Use After Free in Aspnet with Cockroachdb
Use After Free in Aspnet with Cockroachdb — how this specific combination creates or exposes the vulnerability
Use After Free (UAF) occurs when memory is deallocated but references to it remain in use, leading to unpredictable behavior or potential code execution. In an Aspnet application interacting with Cockroachdb, UAF can arise through improper handling of database response objects, connection wrappers, or serialized data structures that are freed prematurely while asynchronous operations or callbacks still reference them.
Consider an Aspnet controller that initiates a Cockroachdb query, processes the result set, and disposes objects in a non-deterministic order due to concurrency. If a SqlDataReader or an ORM materialized entity is disposed before an in-flight asynchronous continuation completes, the continuation may attempt to read from or mutate already-freed memory. This is especially risky when using unsafe code blocks, manual memory management, or native interop in middleware that buffers rows or streams results from Cockroachdb.
Because Cockroachdb drivers for .NET often stream results and rely on connection pooling, an Aspnet developer might inadvertently retain references to row buffers or command objects across await points. If the runtime reuses or recycles memory without resetting references, later operations may access stale pointers. An attacker can exploit this by inducing conditions that trigger aggressive garbage collection or race conditions—such as high concurrency and rapid request pacing—causing the application to read or write memory controlled by the attacker, potentially leading to authentication bypass or arbitrary code execution.
Real-world attack patterns relevant to this combination include those mapped to OWASP API Top 10 A01:2023 (Broken Object Level Authorization) when UAF modifies authorization checks, and A05:2021 (Security Misconfiguration) if improper disposal logic is widespread. Although there are no published Cockroachdb-specific CVEs naming UAF in the .NET driver, the risk is elevated in Aspnet due to its reliance on asynchronous pipelines and stateful database interactions. Instrumentation and disciplined lifetime management are required to prevent sensitive data exposure or instability that could be weaponized.
Cockroachdb-Specific Remediation in Aspnet — concrete code fixes
Remediation focuses on deterministic disposal, avoiding shared mutable state across asynchronous boundaries, and validating object lifetimes before use. Always dispose database resources in a finally block or via using statements, and avoid capturing context-dependent objects in closures that may outlive their intended scope.

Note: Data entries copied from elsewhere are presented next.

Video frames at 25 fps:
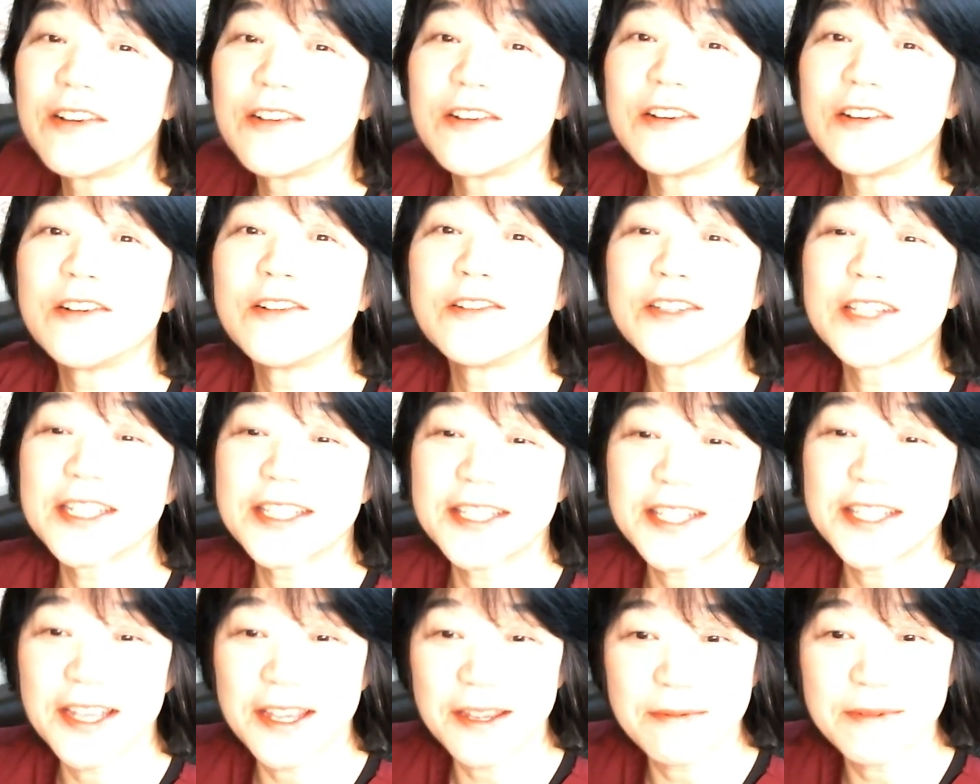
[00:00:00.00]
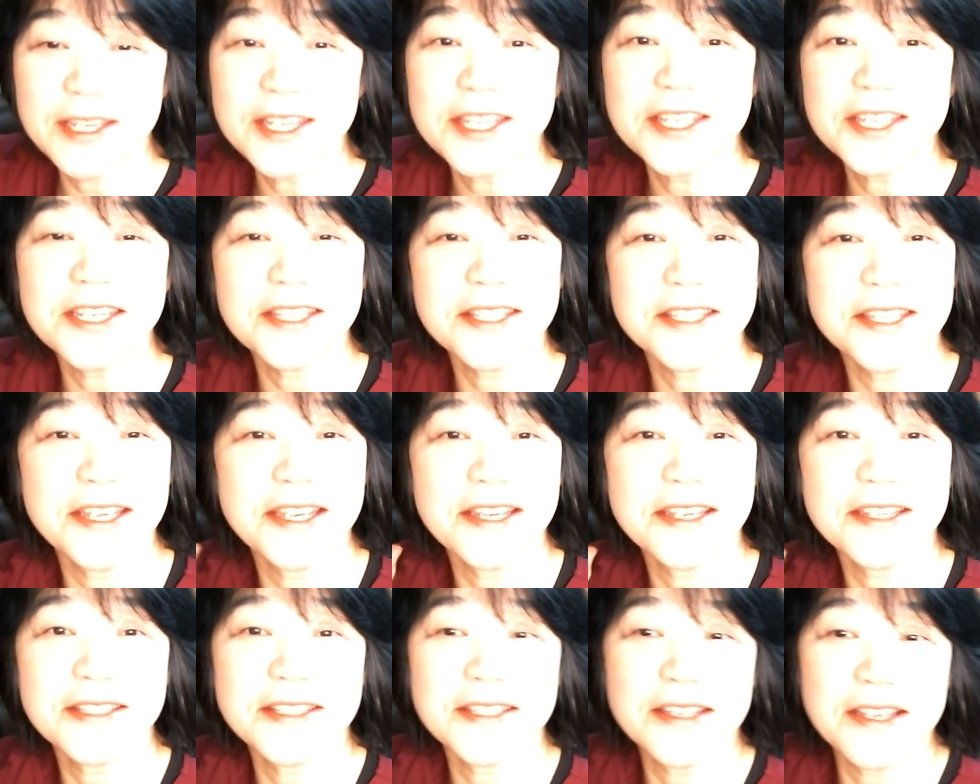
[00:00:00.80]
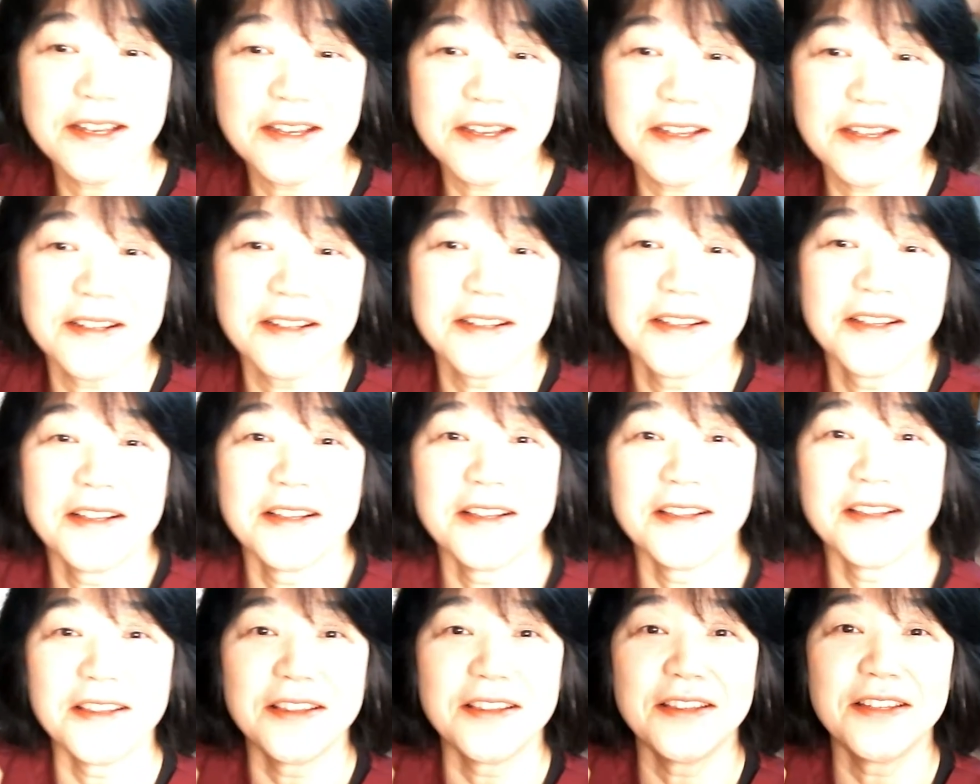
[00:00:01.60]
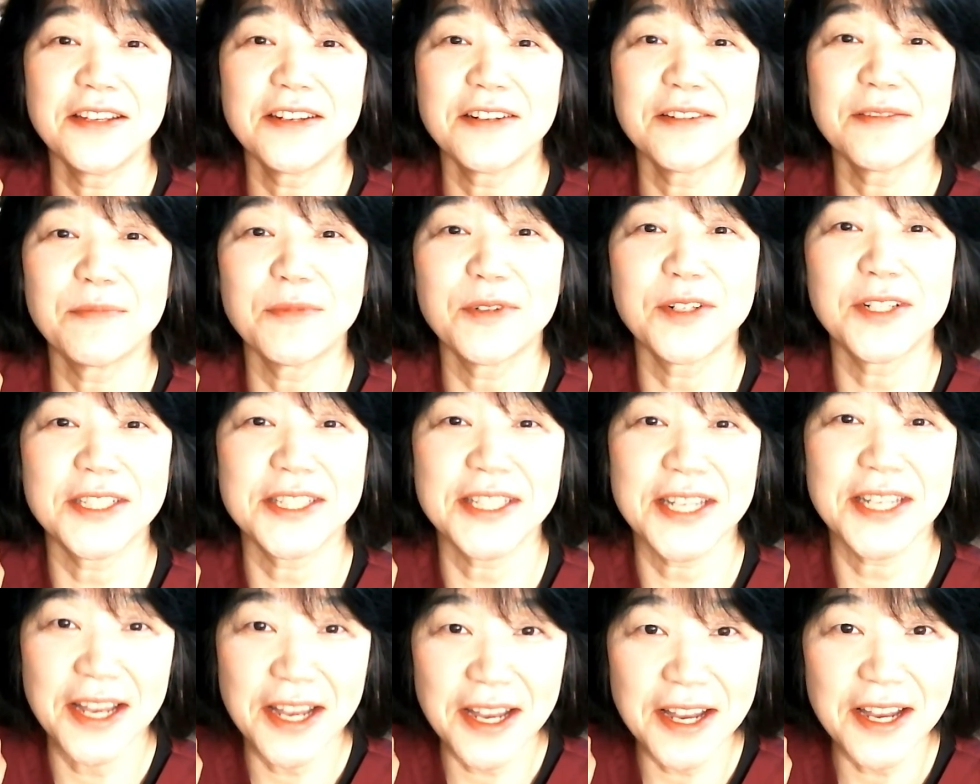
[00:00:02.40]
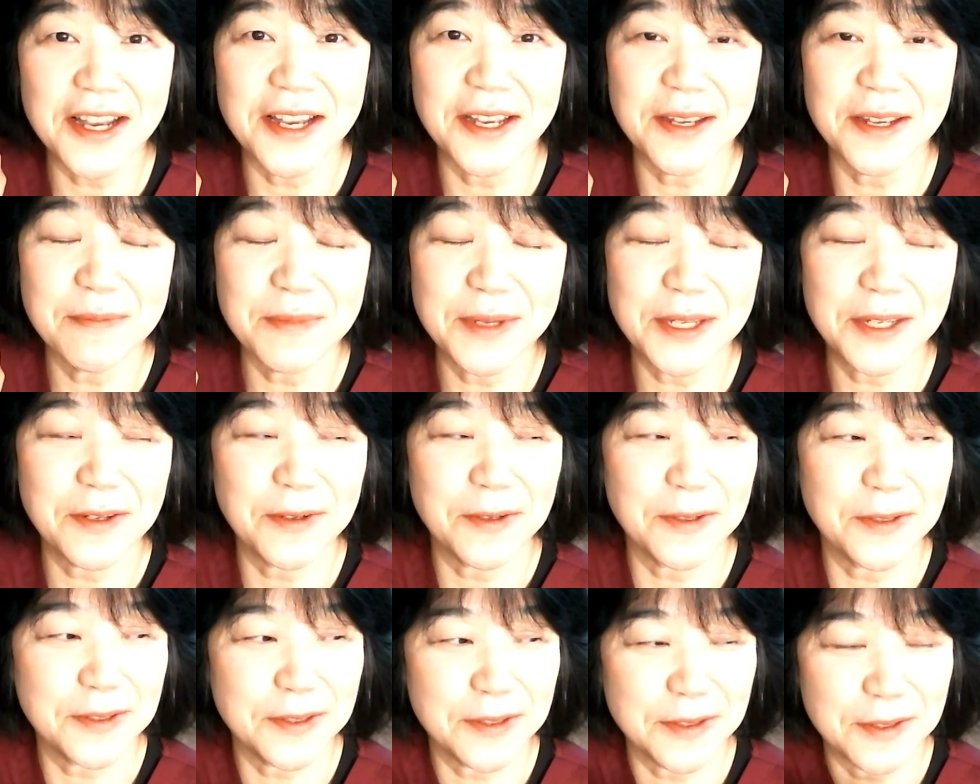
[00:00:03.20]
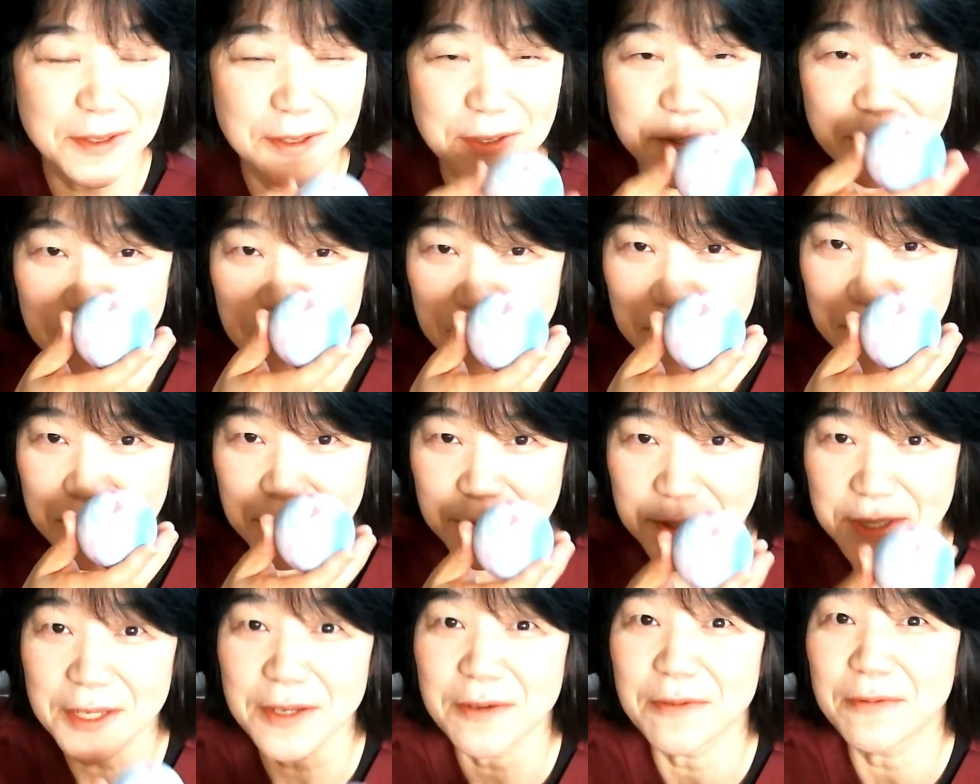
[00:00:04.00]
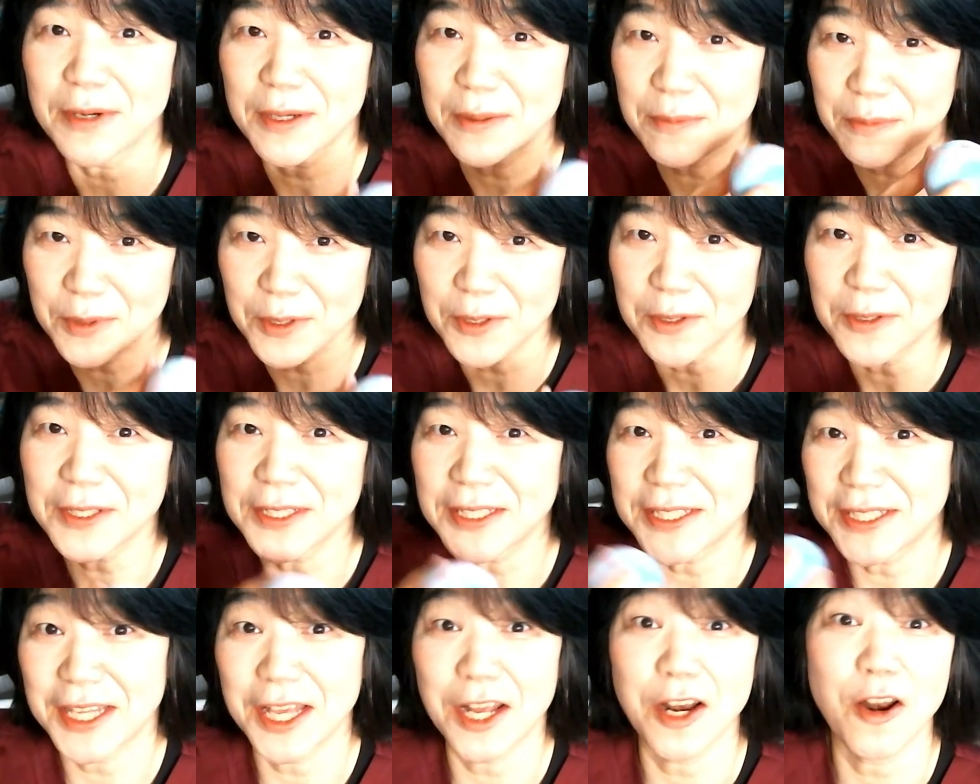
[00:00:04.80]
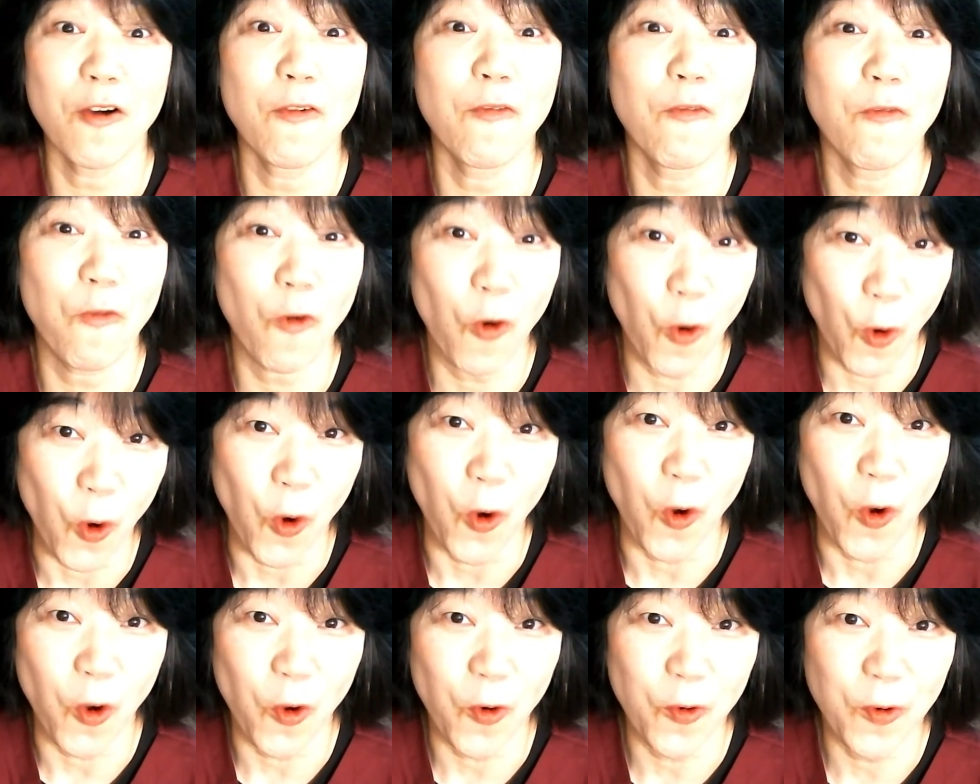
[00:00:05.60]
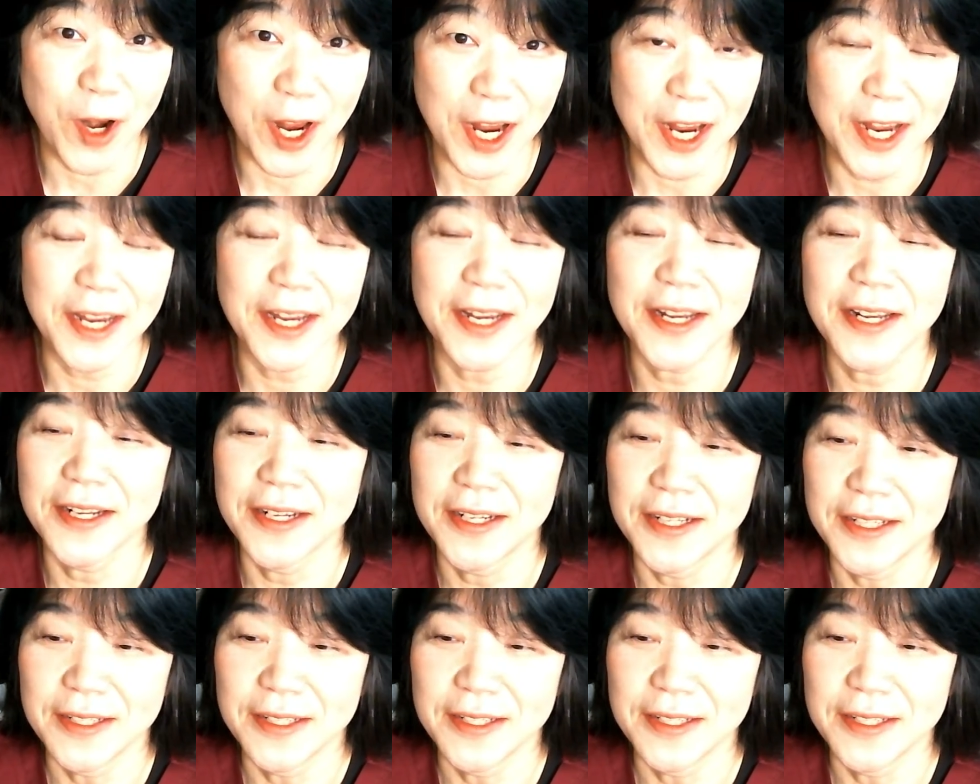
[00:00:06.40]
all the same. It just takes a little more time because you're using 1 ball instead of 4, right?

Example: safe query execution with Cockroachdb in Aspnet using synchronous disposal patterns:
using var connection = new NpgsqlConnection("Host=cockroachdb.example.com;Database=mydb;Username=app;Password=secret");
await connection.OpenAsync(cancellationToken);
using var command = new NpgsqlCommand("SELECT id, name FROM accounts WHERE tenant_id = @tid", connection);
command.Parameters.AddWithValue("@tid", tenantId);
await using var reader = await command.ExecuteReaderAsync(cancellationToken);
while (await reader.ReadAsync(cancellationToken))
{
var id = reader.GetGuid(0);
var name = reader.GetString(1);
// Process data without retaining references beyond the using scope
}
// reader, command, and connection are disposed deterministically
Example: safe async continuation that avoids capturing disposed objects by copying necessary data before the await:
public async Task<IActionResult> GetAccount(Guid tenantId, CancellationToken cancellationToken)
{
AccountData snapshot = null;
await using (var connection = new NpgsqlConnection(Configuration.GetConnectionString("CockroachDB")))
{
await connection.OpenAsync(cancellationToken);
await using (var cmd = new NpgsqlCommand("SELECT id, name, balance FROM accounts WHERE id = @id", connection))
{
cmd.Parameters.AddWithValue("@id", tenantId);
await using (var reader = await cmd.ExecuteReaderAsync(cancellationToken))
{
if (await reader.ReadAsync(cancellationToken))
{
// Copy data out of the reader before any await that might cause disposal
snapshot = new AccountData
{
Id = reader.GetGuid(0),
Name = reader.GetString(1),
Balance = reader.GetDecimal(2)
};
}
}
}
}
// Use snapshot outside the disposed context; no references to reader/command/connection remain
return Ok(snapshot);
}
public class AccountData
{
public Guid Id { get; set; }
public string Name { get; set; }
public decimal Balance { get; set; }
}
Additional practices include avoiding unsafe blocks unless strictly necessary, using GC.KeepAlive only when you have confirmed premature collection, and applying static analysis tools to detect object lifetime anomalies. In Aspnet, configure the DI container to manage database contexts with scoped lifetimes, and ensure that background services or queued tasks do not hold references to disposed Cockroachdb objects. Regular scanning with middleBrick can help detect insecure patterns in the API surface that may correlate with memory safety issues, and the CLI (middlebrick scan <url>) or GitHub Action can be integrated into CI/CD to flag risky dependency chains before deployment.